Records from a collection:

+===+

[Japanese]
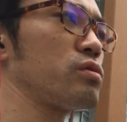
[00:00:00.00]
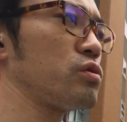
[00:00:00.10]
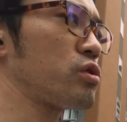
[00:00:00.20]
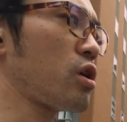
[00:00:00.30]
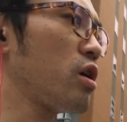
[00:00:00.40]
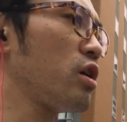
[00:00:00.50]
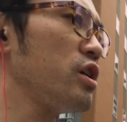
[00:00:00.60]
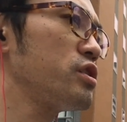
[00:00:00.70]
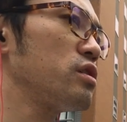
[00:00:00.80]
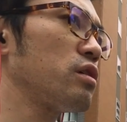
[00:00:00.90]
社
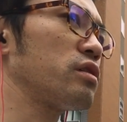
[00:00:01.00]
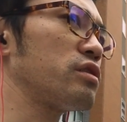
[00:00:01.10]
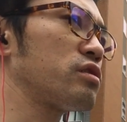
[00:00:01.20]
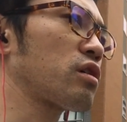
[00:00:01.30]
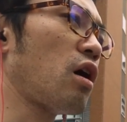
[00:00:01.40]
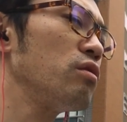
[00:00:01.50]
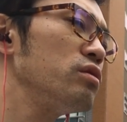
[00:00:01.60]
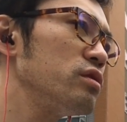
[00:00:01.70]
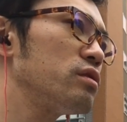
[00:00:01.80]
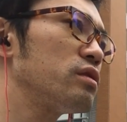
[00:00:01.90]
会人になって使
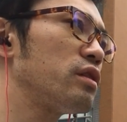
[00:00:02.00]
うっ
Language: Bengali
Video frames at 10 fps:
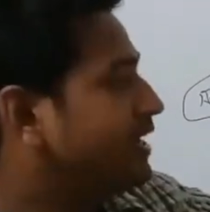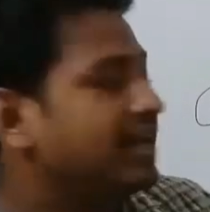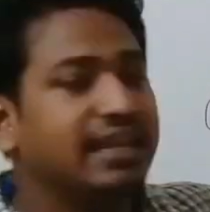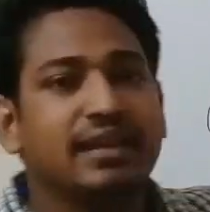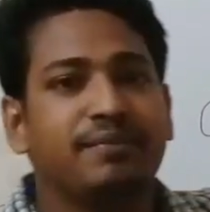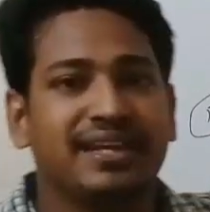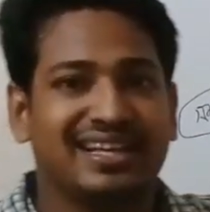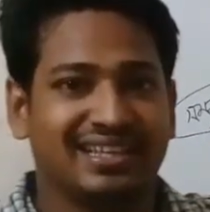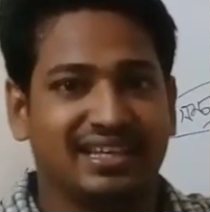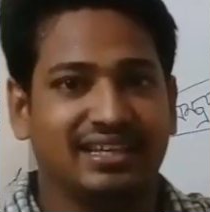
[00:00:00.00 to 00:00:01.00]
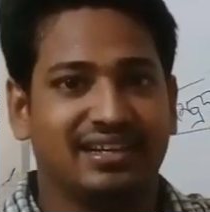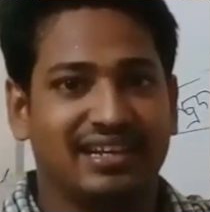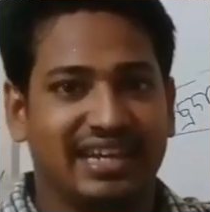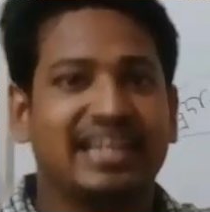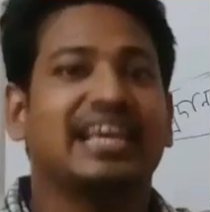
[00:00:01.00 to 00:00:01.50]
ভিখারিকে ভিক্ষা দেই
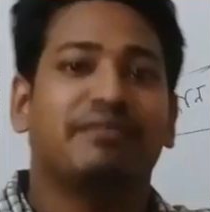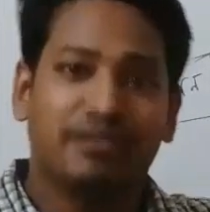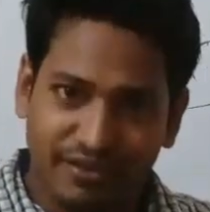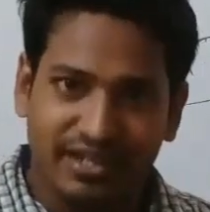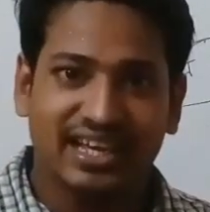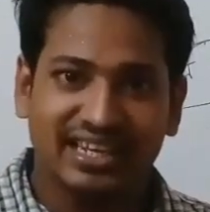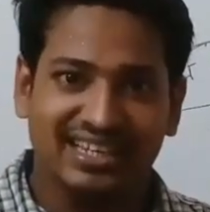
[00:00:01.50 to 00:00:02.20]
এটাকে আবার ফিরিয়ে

+===+

- [Task to carry out]
Every record above must be copied exactly; none of the pictures belong in the copy.

- [Output]
[Japanese]
[00:00:00.00]
[00:00:00.10]
[00:00:00.20]
[00:00:00.30]
[00:00:00.40]
[00:00:00.50]
[00:00:00.60]
[00:00:00.70]
[00:00:00.80]
[00:00:00.90]
社
[00:00:01.00]
[00:00:01.10]
[00:00:01.20]
[00:00:01.30]
[00:00:01.40]
[00:00:01.50]
[00:00:01.60]
[00:00:01.70]
[00:00:01.80]
[00:00:01.90]
会人になって使
[00:00:02.00]
うっ
Language: Bengali
Video frames at 10 fps:
[00:00:00.00 to 00:00:01.00]
[00:00:01.00 to 00:00:01.50]
ভিখারিকে ভিক্ষা দেই
[00:00:01.50 to 00:00:02.20]
এটাকে আবার ফিরিয়ে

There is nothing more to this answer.